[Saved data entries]
_ _ _ _
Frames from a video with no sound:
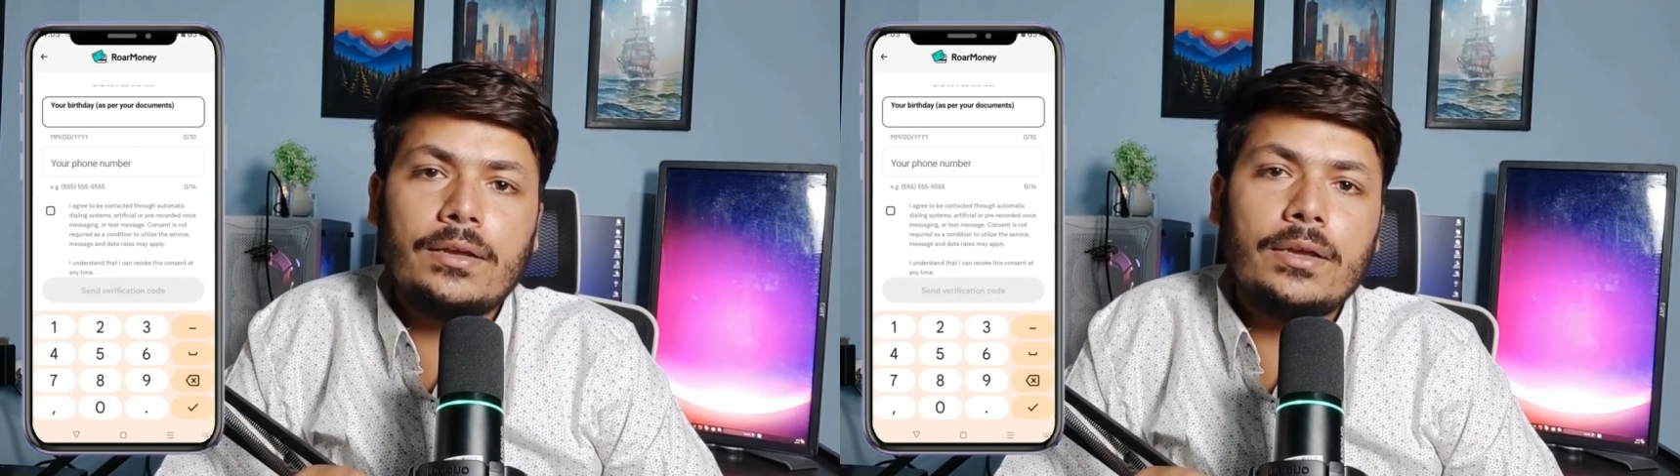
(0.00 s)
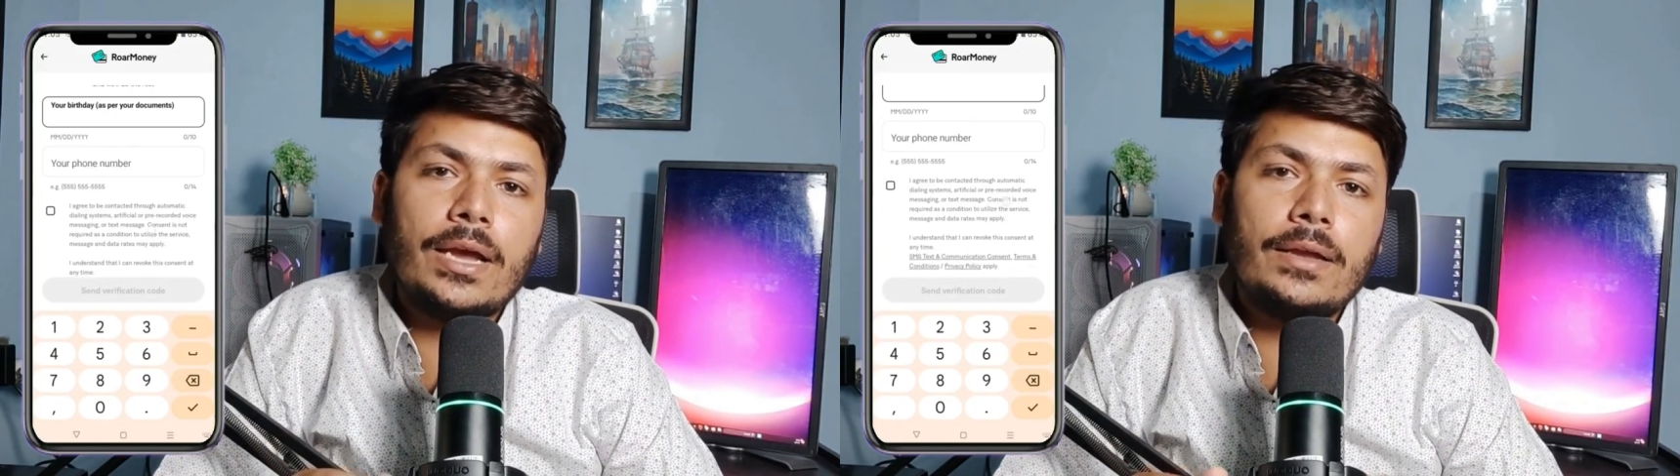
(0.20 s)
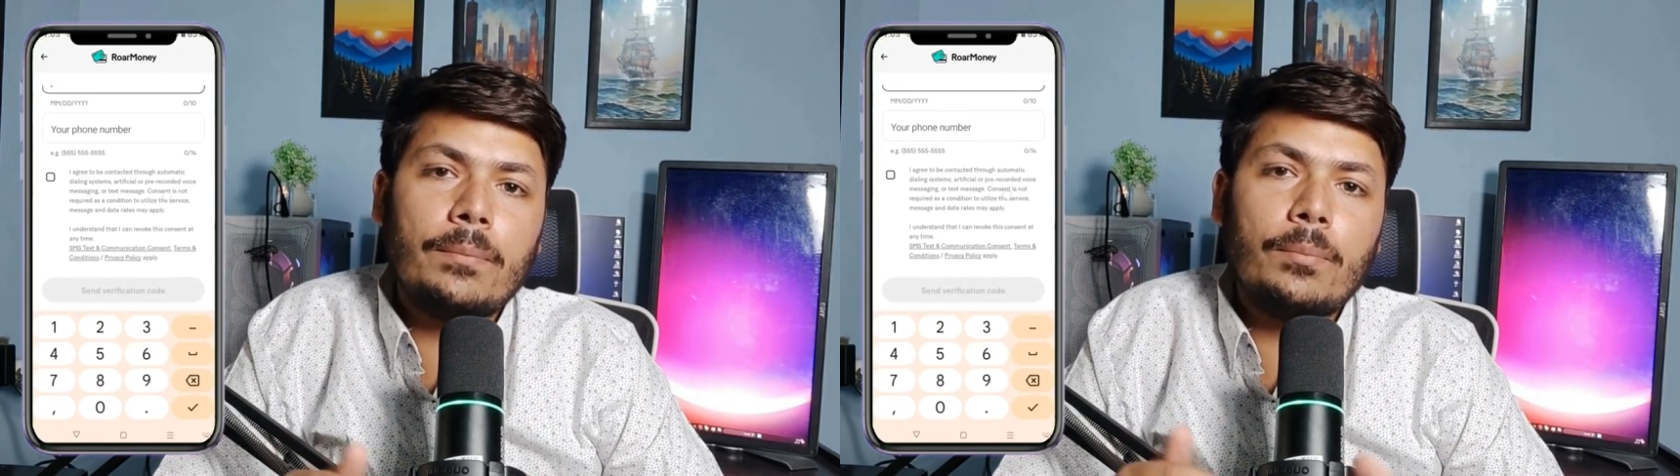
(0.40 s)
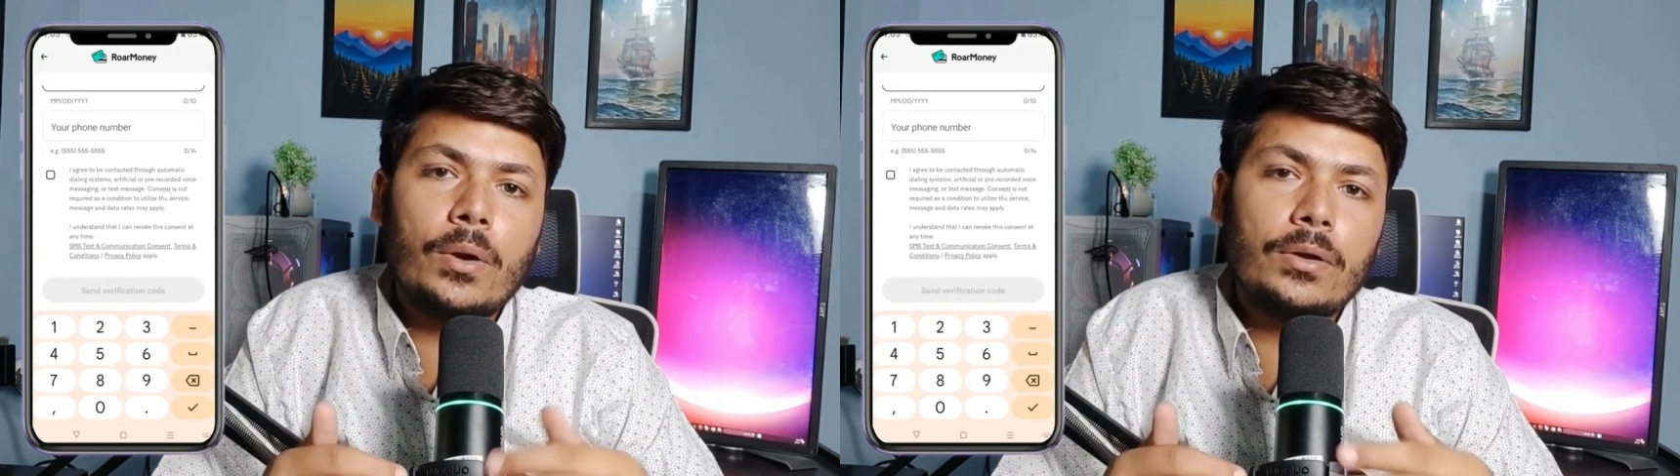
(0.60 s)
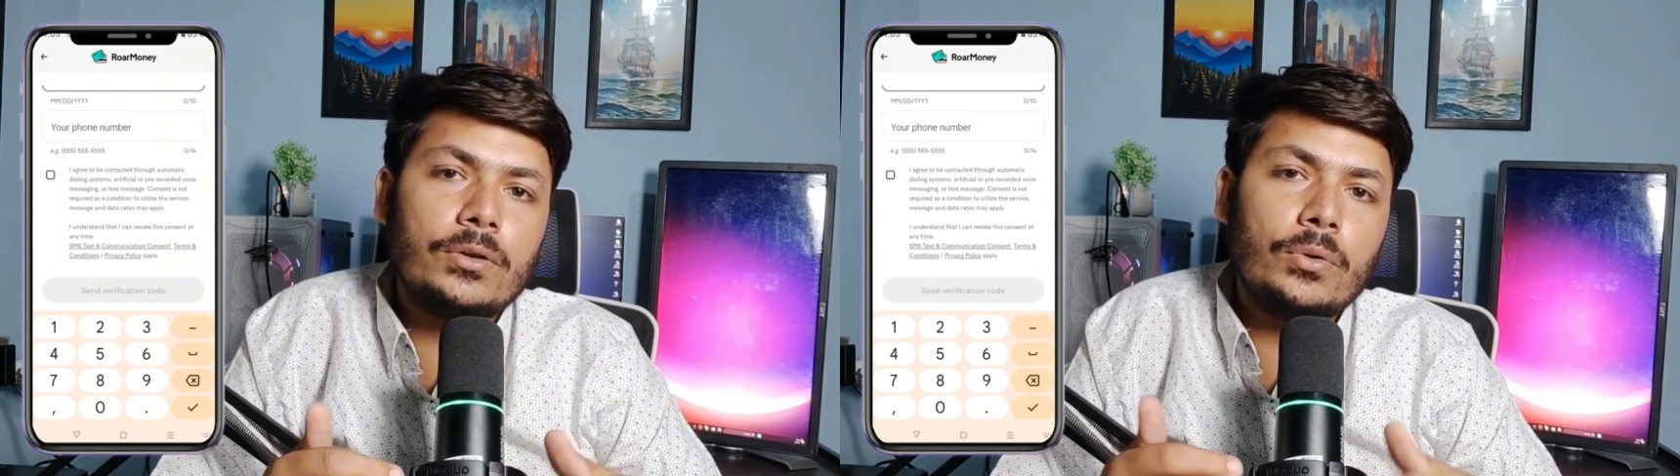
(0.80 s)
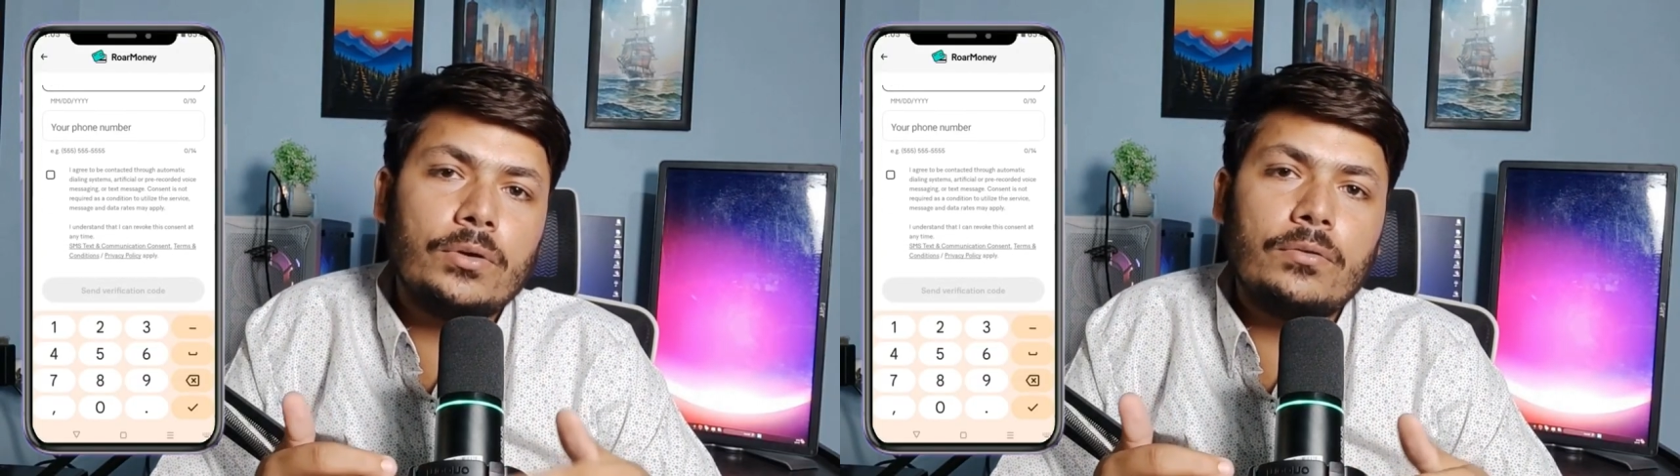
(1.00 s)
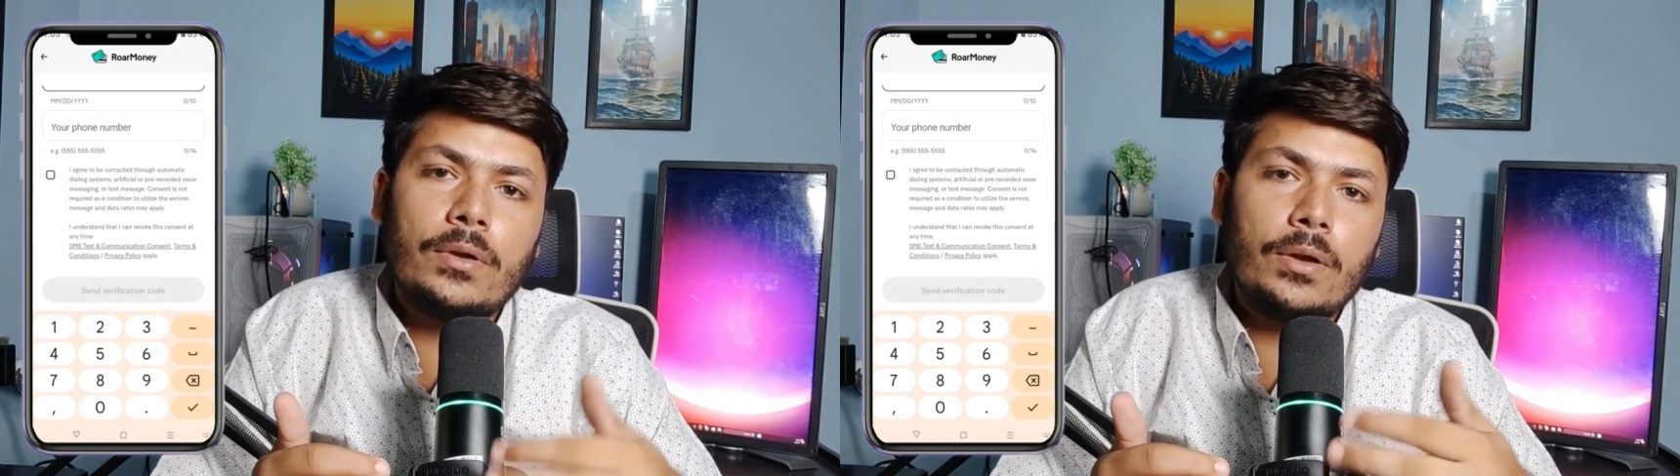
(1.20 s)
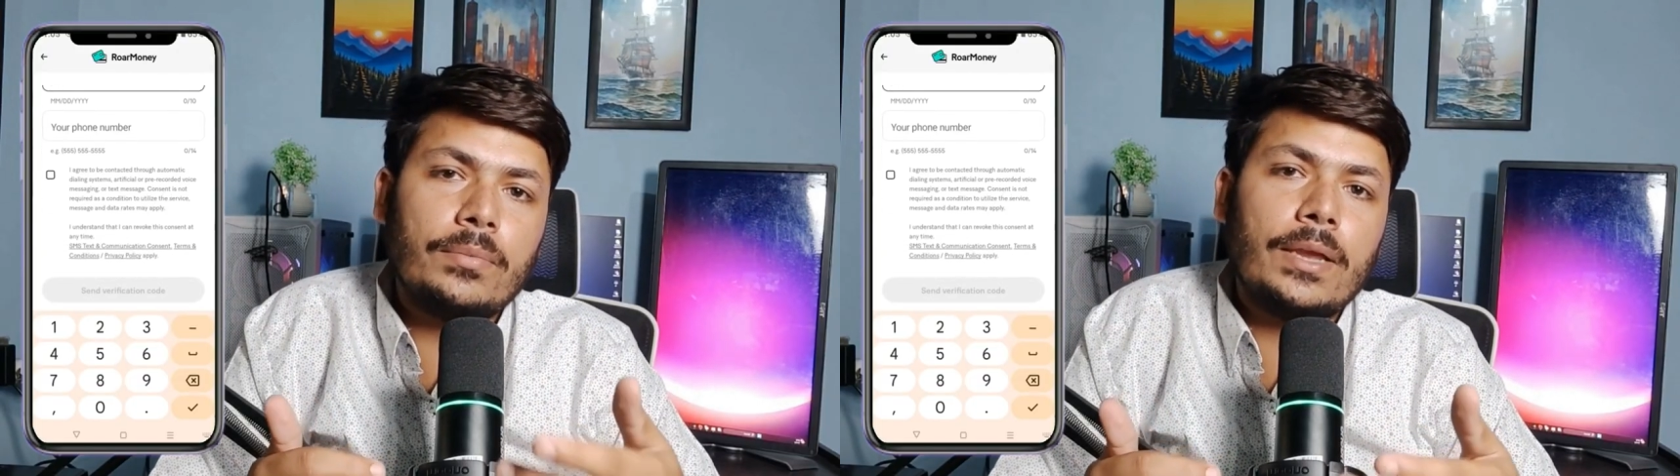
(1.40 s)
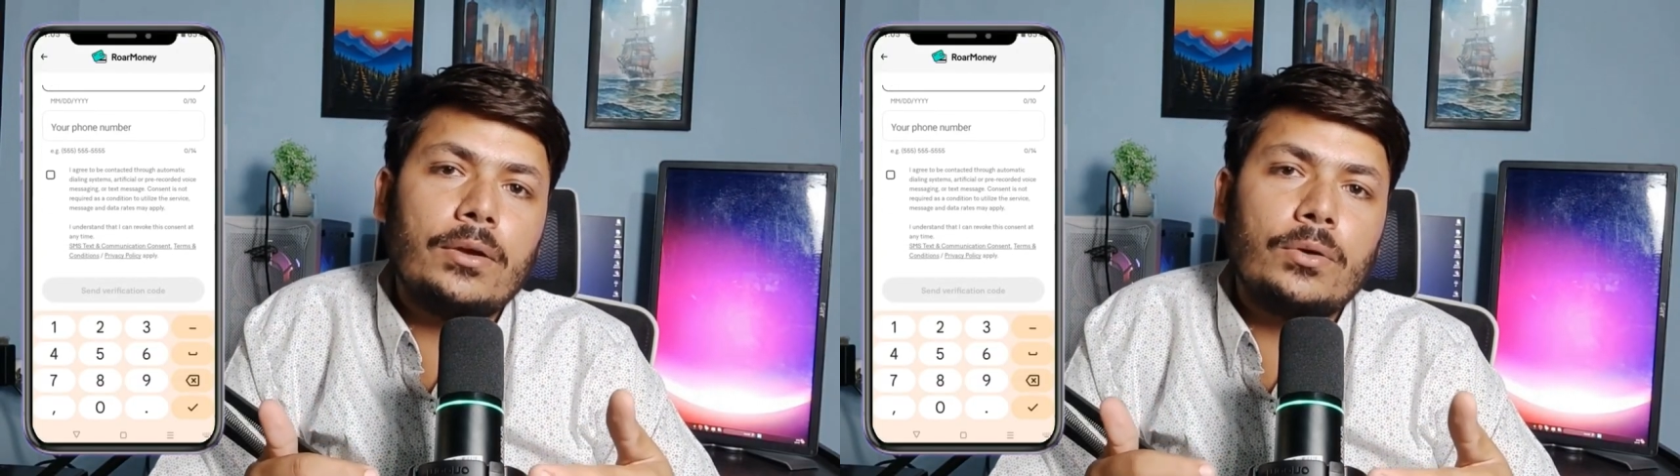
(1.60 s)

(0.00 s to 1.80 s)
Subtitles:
check the box to confirm that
_ _ _ _
▶ Problem statement: An exact copy of the records above is needed, with the pictures removed.

▶ Answer to this problem:
Frames from a video with no sound:
(0.00 s)
(0.20 s)
(0.40 s)
(0.60 s)
(0.80 s)
(1.00 s)
(1.20 s)
(1.40 s)
(1.60 s)

(0.00 s to 1.80 s)
Subtitles:
check the box to confirm that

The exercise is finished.